Data in this exercise -
------

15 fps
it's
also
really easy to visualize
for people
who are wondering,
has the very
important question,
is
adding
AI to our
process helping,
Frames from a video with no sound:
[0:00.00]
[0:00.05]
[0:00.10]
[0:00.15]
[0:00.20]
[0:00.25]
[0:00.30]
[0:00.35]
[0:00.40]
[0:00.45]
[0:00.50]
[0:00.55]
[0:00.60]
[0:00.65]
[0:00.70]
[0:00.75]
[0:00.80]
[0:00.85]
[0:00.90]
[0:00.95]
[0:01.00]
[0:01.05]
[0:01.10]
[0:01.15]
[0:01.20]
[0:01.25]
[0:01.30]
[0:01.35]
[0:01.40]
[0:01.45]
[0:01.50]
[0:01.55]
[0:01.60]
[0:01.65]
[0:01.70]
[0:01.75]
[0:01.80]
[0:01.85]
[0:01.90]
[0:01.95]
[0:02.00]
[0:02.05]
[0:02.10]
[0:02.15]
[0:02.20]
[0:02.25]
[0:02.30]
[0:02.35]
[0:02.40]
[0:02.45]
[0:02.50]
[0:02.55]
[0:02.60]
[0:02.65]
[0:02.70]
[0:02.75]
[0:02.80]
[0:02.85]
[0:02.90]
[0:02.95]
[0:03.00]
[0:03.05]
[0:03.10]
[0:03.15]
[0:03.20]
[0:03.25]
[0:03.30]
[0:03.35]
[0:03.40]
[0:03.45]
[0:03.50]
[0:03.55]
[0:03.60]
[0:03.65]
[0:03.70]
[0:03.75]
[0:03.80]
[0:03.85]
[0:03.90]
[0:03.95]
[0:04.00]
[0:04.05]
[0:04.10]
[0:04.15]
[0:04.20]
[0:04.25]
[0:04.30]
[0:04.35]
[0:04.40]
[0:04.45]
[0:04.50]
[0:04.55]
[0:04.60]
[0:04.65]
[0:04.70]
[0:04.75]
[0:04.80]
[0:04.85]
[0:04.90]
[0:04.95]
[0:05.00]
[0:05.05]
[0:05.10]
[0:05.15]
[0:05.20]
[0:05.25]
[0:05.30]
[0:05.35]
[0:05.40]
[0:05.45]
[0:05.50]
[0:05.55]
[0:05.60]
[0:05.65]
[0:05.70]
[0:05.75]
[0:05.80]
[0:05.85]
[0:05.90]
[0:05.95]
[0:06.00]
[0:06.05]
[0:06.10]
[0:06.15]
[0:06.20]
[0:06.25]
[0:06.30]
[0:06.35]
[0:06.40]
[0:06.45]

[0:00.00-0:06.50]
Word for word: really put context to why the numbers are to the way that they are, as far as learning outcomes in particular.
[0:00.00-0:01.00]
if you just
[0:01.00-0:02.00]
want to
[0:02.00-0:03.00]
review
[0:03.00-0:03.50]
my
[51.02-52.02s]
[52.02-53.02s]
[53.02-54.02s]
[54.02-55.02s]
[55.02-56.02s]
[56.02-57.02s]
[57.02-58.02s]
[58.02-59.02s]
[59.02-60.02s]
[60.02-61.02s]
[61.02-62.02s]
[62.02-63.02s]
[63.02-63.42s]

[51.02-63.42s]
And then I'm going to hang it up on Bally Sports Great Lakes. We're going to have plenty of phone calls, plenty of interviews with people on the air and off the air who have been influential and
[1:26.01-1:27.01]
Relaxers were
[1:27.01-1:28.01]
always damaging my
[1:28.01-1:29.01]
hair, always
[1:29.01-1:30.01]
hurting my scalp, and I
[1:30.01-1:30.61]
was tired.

------

Exercise goal - Return all of the material above exactly as it stands.

Finished task -
15 fps
it's
also
really easy to visualize
for people
who are wondering,
has the very
important question,
is
adding
AI to our
process helping,
Frames from a video with no sound:
[0:00.00]
[0:00.05]
[0:00.10]
[0:00.15]
[0:00.20]
[0:00.25]
[0:00.30]
[0:00.35]
[0:00.40]
[0:00.45]
[0:00.50]
[0:00.55]
[0:00.60]
[0:00.65]
[0:00.70]
[0:00.75]
[0:00.80]
[0:00.85]
[0:00.90]
[0:00.95]
[0:01.00]
[0:01.05]
[0:01.10]
[0:01.15]
[0:01.20]
[0:01.25]
[0:01.30]
[0:01.35]
[0:01.40]
[0:01.45]
[0:01.50]
[0:01.55]
[0:01.60]
[0:01.65]
[0:01.70]
[0:01.75]
[0:01.80]
[0:01.85]
[0:01.90]
[0:01.95]
[0:02.00]
[0:02.05]
[0:02.10]
[0:02.15]
[0:02.20]
[0:02.25]
[0:02.30]
[0:02.35]
[0:02.40]
[0:02.45]
[0:02.50]
[0:02.55]
[0:02.60]
[0:02.65]
[0:02.70]
[0:02.75]
[0:02.80]
[0:02.85]
[0:02.90]
[0:02.95]
[0:03.00]
[0:03.05]
[0:03.10]
[0:03.15]
[0:03.20]
[0:03.25]
[0:03.30]
[0:03.35]
[0:03.40]
[0:03.45]
[0:03.50]
[0:03.55]
[0:03.60]
[0:03.65]
[0:03.70]
[0:03.75]
[0:03.80]
[0:03.85]
[0:03.90]
[0:03.95]
[0:04.00]
[0:04.05]
[0:04.10]
[0:04.15]
[0:04.20]
[0:04.25]
[0:04.30]
[0:04.35]
[0:04.40]
[0:04.45]
[0:04.50]
[0:04.55]
[0:04.60]
[0:04.65]
[0:04.70]
[0:04.75]
[0:04.80]
[0:04.85]
[0:04.90]
[0:04.95]
[0:05.00]
[0:05.05]
[0:05.10]
[0:05.15]
[0:05.20]
[0:05.25]
[0:05.30]
[0:05.35]
[0:05.40]
[0:05.45]
[0:05.50]
[0:05.55]
[0:05.60]
[0:05.65]
[0:05.70]
[0:05.75]
[0:05.80]
[0:05.85]
[0:05.90]
[0:05.95]
[0:06.00]
[0:06.05]
[0:06.10]
[0:06.15]
[0:06.20]
[0:06.25]
[0:06.30]
[0:06.35]
[0:06.40]
[0:06.45]

[0:00.00-0:06.50]
Word for word: really put context to why the numbers are to the way that they are, as far as learning outcomes in particular.
[0:00.00-0:01.00]
if you just
[0:01.00-0:02.00]
want to
[0:02.00-0:03.00]
review
[0:03.00-0:03.50]
my
[51.02-52.02s]
[52.02-53.02s]
[53.02-54.02s]
[54.02-55.02s]
[55.02-56.02s]
[56.02-57.02s]
[57.02-58.02s]
[58.02-59.02s]
[59.02-60.02s]
[60.02-61.02s]
[61.02-62.02s]
[62.02-63.02s]
[63.02-63.42s]

[51.02-63.42s]
And then I'm going to hang it up on Bally Sports Great Lakes. We're going to have plenty of phone calls, plenty of interviews with people on the air and off the air who have been influential and
[1:26.01-1:27.01]
Relaxers were
[1:27.01-1:28.01]
always damaging my
[1:28.01-1:29.01]
hair, always
[1:29.01-1:30.01]
hurting my scalp, and I
[1:30.01-1:30.61]
was tired.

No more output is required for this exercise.